- Born: 1977 Qazvin, Iran
- Died: December 20, 2010 (aged 32–33) Qazvin Central Prison, Qazvin, Iran
- Cause of death: Execution by hanging
- Convictions: Murder x6 Robbery x6
- Criminal penalty: Death

Details
- Victims: 6
- Span of crimes: 2006; February – May 2009
- Country: Iran
- State: Qazvin
- Date apprehended: May 15, 2009

= Mahin Qadiri =

Iranian serial killer (1977–2010)

Mahin Qadiri (Persian: مهین قدیری) (1977 – December 20, 2010) was an Iranian serial killer who was convicted of robbing and killing six elderly people (one man in 2006, and five women between February and May 2009) in Qazvin. She was subsequently convicted, sentenced to death and promptly hanged in 2010.

== Early life ==
Mahin Qadiri was born in Qazvin in 1977, the third in a family of eight children. Little is known of her early life, but she is known to have studied until the third grade, was married by the age of 14 and had two daughters. Despite her lack of proper education, Qadiri was noted for her intelligence, complex personality and unconditional love for her family. This was especially directed towards her disabled daughter Fatemeh, who suffered from fevers since she was very little.

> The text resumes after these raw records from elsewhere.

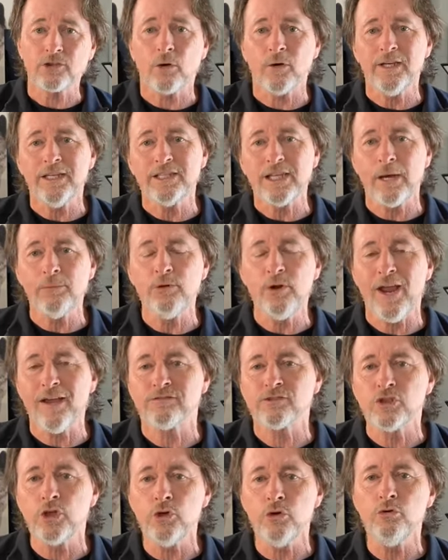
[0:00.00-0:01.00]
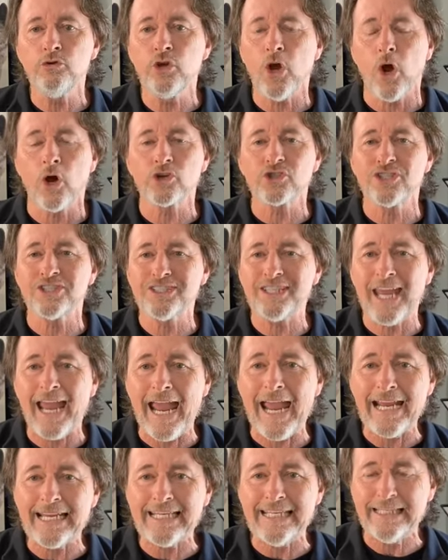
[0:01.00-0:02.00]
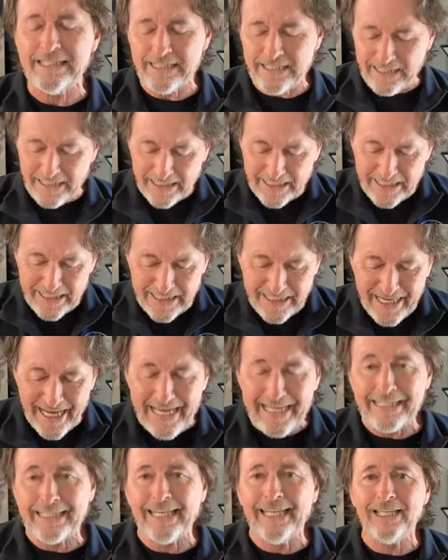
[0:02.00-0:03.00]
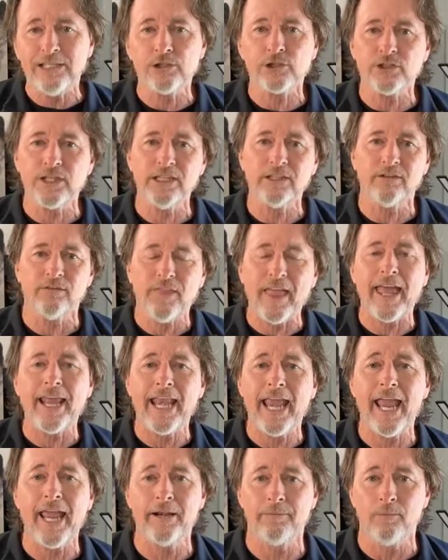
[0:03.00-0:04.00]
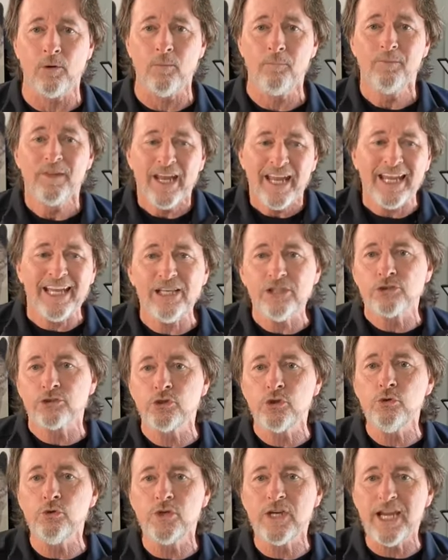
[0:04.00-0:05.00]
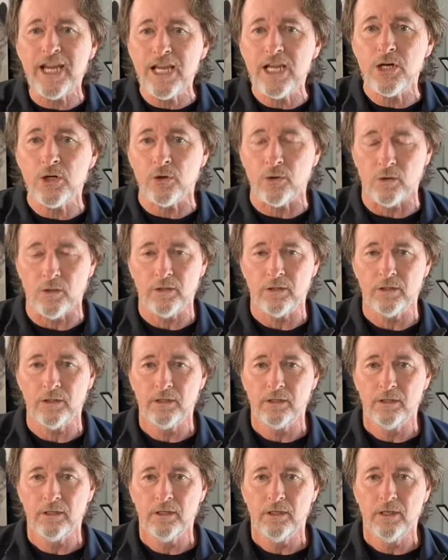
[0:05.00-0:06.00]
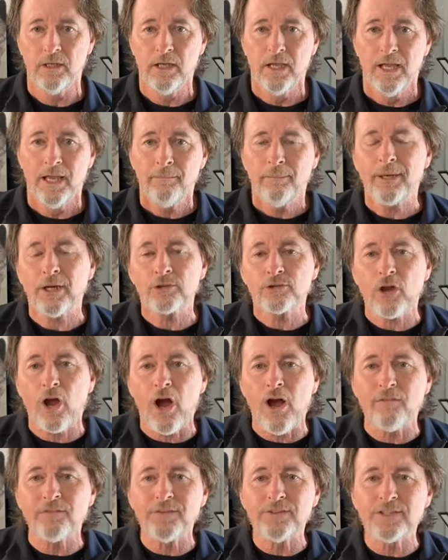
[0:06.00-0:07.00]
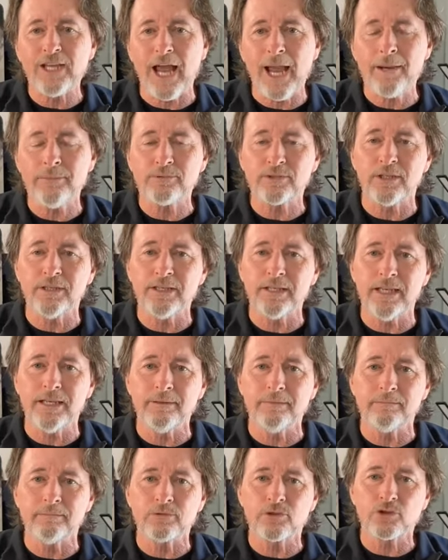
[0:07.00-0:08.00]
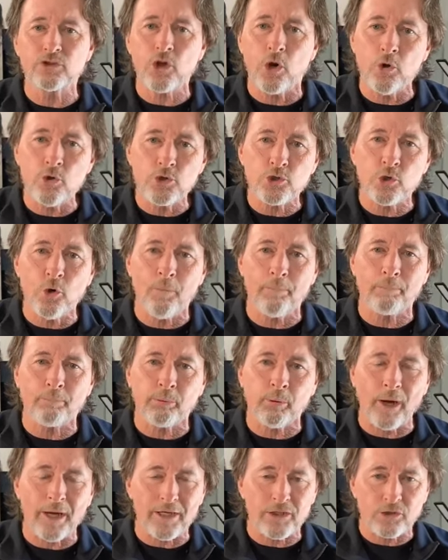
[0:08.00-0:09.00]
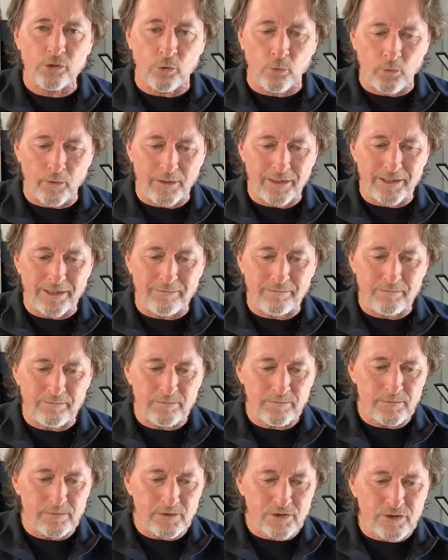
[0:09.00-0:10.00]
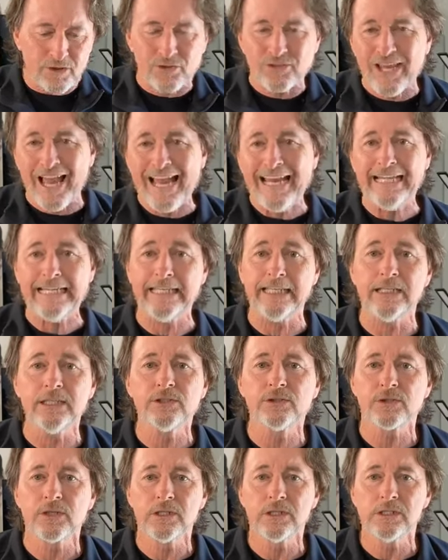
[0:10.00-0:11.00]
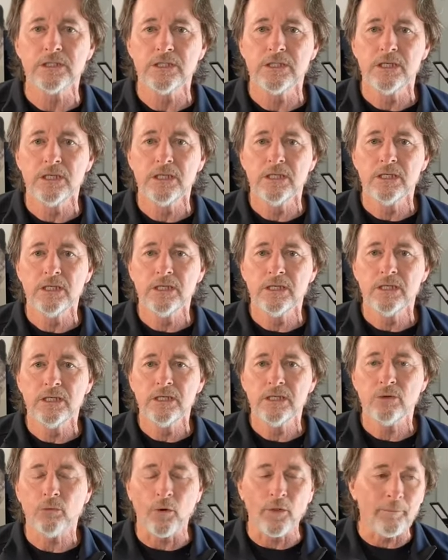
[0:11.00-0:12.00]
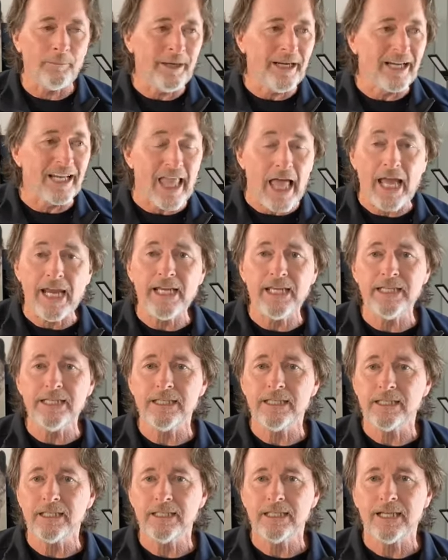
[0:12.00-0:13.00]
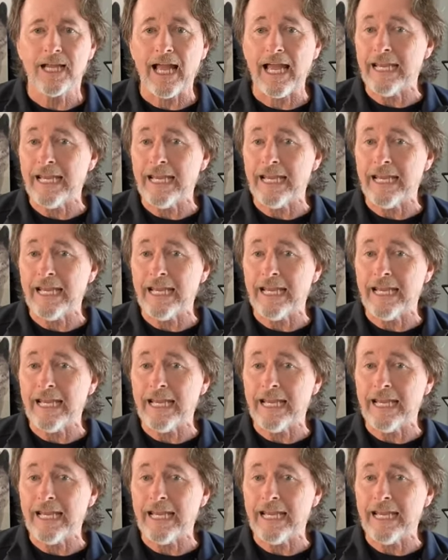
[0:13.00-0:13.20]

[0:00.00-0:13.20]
And so anytime you have two dogs attacking, the innate instinct of that animal is to kill. Because oftentimes in social predatory societies, whether it be a lion,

While her marriage was stable and she was on good terms with family members, it was known that Qadiri had a costly spending habit and was frequently in debt. This was tolerated to a certain extent, but it eventually became so out of hand that her husband stopped supporting her financially and he refused to let her have the parental inheritance.

== Murders ==
Without a source of income to pay off her mounting debts, Qadiri decided that the quickest way to find money was to steal valuable items and then resell them. As victims, she would often choose the elderly, as they were frail and less likely to put up a challenging fight.

Qadiri's first murder was committed in 2006 when she strangled and robbed an elderly man in Qazvin, for which she was immediately arrested and charged with murder. However, the court had insufficient evidence to prove that she was the culprit beyond a reasonable doubt, and she was acquitted.

For the next three years, she is not known to have committed any violent crimes, before embarking on a killing spree lasting from February 6 to May 6, 2009. Qadiri's modus operandi consisted of driving her yellow Renault 5 around various imamzadehs in Qazvin and singling out elderly women who wore any golden ornaments or similar jewellery. After picking a suitable victim, she would offer to give them a ride home, often complimenting about how kind they were or how much they reminded her of her mother, before offering a juice box laced with an anaesthetic. Once the victim was paralyzed or otherwise unable to properly fight back, Qadiri would proceed to strangle them using her headscarf or her bare hands. Her first murder victim fell out of the car since she was placed in the front seat, and so, for the four that followed, would have them sat in the back, where it was also less visible by any potential passers-by.

== Investigation and arrest==
On May 11, 2009, Qadiri gave a ride to a 60-year-old woman to whom she offered one of her poisoned drinks. However, the woman vehemently refused, and asked to be dropped off when she noticed that her benefactor was driving in the wrong direction. After hearing that a serial killer had been killing elderly women in a similar fashion, the woman notified police, describing her would-be assailant's car as a Renault. After obtaining this information, the police inspected more than 27,000 cars inside the country, as they considered the possibility that the perpetrator might not be from Qazvin.

Eventually, authorities identified a cream-coloured Renault as the one that had been seen at one of the murder sites. As a result, they tracked it down to Qadiri, who was arrested in the early morning of May 15 at her home in the Minoodar area. While inspecting her home, investigators found newspaper articles detailing her crimes, as well as other articles and writings about other serial killers.

She confessed to all six crimes, claiming that she killed only when she was in dire need of money to pay off her debts or to treat her daughter's illness, and that a burden had been lifted off her shoulders when she was finally caught. Later on, Qadiri revealed that she had also done it out of hatred for her mother, who had placed her in this harsh financial situation.

== Trial, imprisonment and execution ==
Qadiri was charged and subsequently convicted on six counts of premeditated murder, for which she was given the death sentence. In addition, she was convicted on six counts of robbery, for which she was sentenced to 24 months imprisonment and 74 lashes. Journalists were barred from attending the press conferences and hearings, which received a significant amount of backlash from the press and public.

After failing to appeal her sentence, Qadiri was hanged at the Qazvin Central Prison on December 20, 2010.

== In the media ==
A documentary titled Mahin, directed by Mohammad Hossein Heidari and produced by the Awj Art Media Organization, was made to document the killer's life. It would subsequently win three awards (Best Film, Best Director and Best Artistic Achievement) at the 7th Shahr International Film Festival, and finished second place for the Best Film award at the Haghighat Film Festival.